The GOP will hold a 55-45 margin in the Senate come January. But with 60 votes needed to stop a filibuster, Democrats maintain influence. If some or all of the GOP centrists join with the Democrats, the president could face rough sledding.

“The thing about the U.S. Senate is every single member has a lot of clout,” Ritchie said. “In the House you have to spend decades to get the kind of ability that an individual can gain in the Senate because so much of what the Senate does is by unanimous consent. And if you get dissenters in the majority party, they definitely get a say.”

Here's a look at the GOP 9:

  • Arizona Sen. John McCain’s push for campaign finance reform and criticism of the war in Iraq has irked the White House. But in the past year McCain was an ardent advocate of Mr. Bush’s reelection. His Republican standing reaffirmed, his chairmanship of the Senate Committee on Commerce, Science, and Transportation assured, McCain remains the most powerful of centrist Republicans.

  • Sen. Arlen Specter of Pennsylvania made headlines just last week by stating that firmly anti-abortion judicial nominees need not apply to the Judiciary Committee. Specter beat a quick retreat following an outcry by the GOP's conservative wing, and it is no longer a "sure thing" that he will become chairman of the Judiciary Committee in the new Senate.

  • Rhode Island Sen. Lincoln Chafee often votes against the Bush White House. Chafee openly stated that he was considering switching to the Democratic Party before deciding against making a change. He said that the core group of moderates is likely to flex its meager muscle on just a few issues, "It’s going to more on the old-traditional issues, the environment where these northeast Republicans feel strongly, women’s reproductive choice issues, where the moderates find their voice.”

  • Maine’s two Republican female senators do not walk lockstep with Mr. Bush. Sen. Susan Collins chairs the Senate Homeland Secretary and Governmental Affairs Committee. With Sen. Joe Lieberman, D-Conn., Collins is going to push for Congress to pass intelligence reform when back in session on Nov. 16. She is also defending Specter as being the rightful chair of judiciary.

  • Sen. Olympia Snowe, also of Maine, is member of the Finance Committee has worked with Democrats on legislation, including Medicare prescription drug coverage.

  • Indiana Sen. Richard Lugar is considered a possible replacement for Secretary of State Colin Powell. The chairman of the Senate Foreign Relations Committee, like Powell, Lugar’s skepticism about Mr. Bush’s foreign policy is no secret.

  • Also a critic of the war in Iraq, Nebraska Sen. Chuck Hagel is likely to request more details on the U.S. exit strategy as the White House prepares to ask for $70 billion more for U.S. troops in Iraq.

  • Republican Sens. George Voinovich of Ohio and Lamar Alexander of Tennessee also have shown a willingness to break with their party.

    “If you go back 25 years when I first came here, the Republican and Democratic Party were both very divided and you had sizable amount of liberal Republicans,” Ritchie said. “Now ... there are very few [moderates] left, with Bob Graham retiring on the Democratic side and the shrinkage of moderate Republicans.”

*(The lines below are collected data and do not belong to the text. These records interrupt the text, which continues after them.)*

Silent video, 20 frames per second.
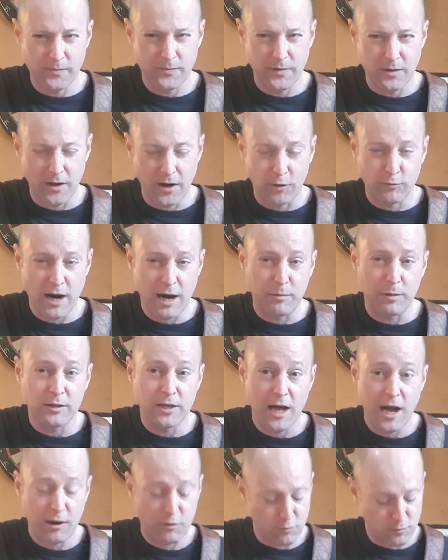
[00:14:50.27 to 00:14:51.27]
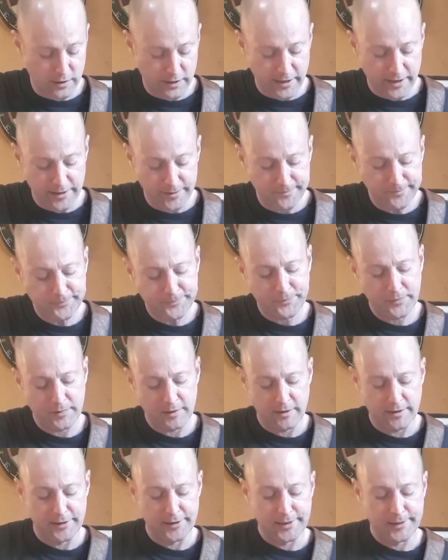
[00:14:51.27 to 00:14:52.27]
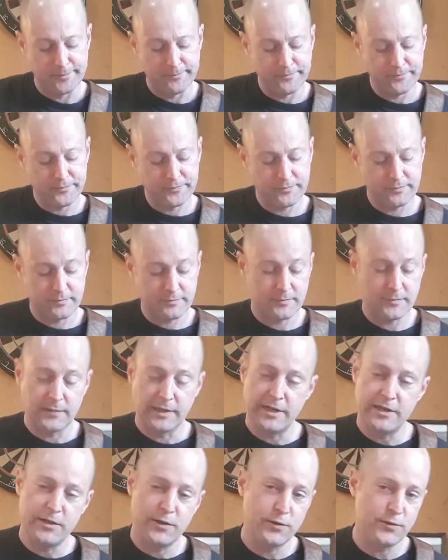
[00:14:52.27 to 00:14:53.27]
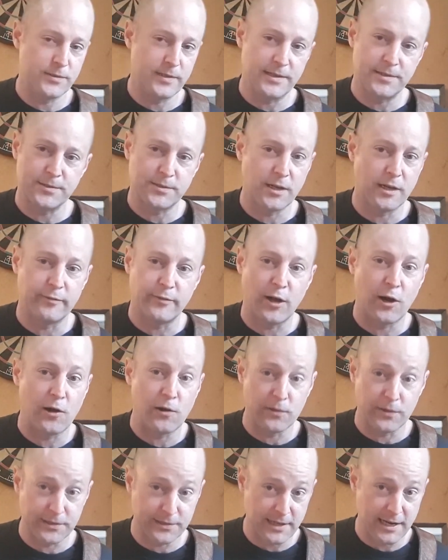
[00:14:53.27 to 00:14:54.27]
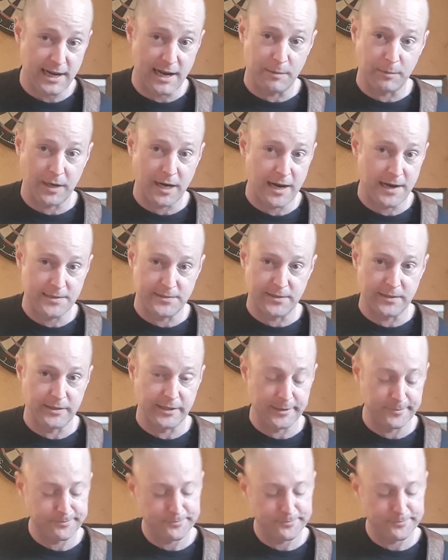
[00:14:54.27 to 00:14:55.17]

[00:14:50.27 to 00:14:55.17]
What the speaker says: Robert Lockwood here. He used this stuff all the time, constantly.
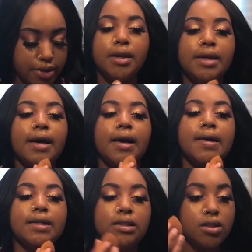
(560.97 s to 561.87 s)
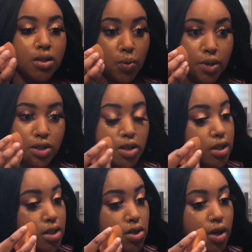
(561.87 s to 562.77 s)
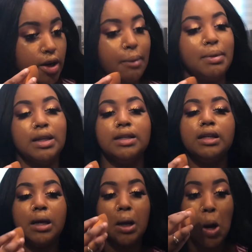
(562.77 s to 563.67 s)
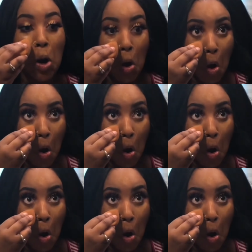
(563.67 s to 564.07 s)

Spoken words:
Yeah, we're just gonna start blending.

    But Ritchie adds that less moderates does not necessarily mean less power.

    “Mavericks in the Senate have always been able to make the party focus on their needs,” he said. “When Reagan was president, even though the Republicans had a majority similar to the majority they have now, there was something called a gang of five, or a gang of six, moderate Republicans who defected on environmental issues.”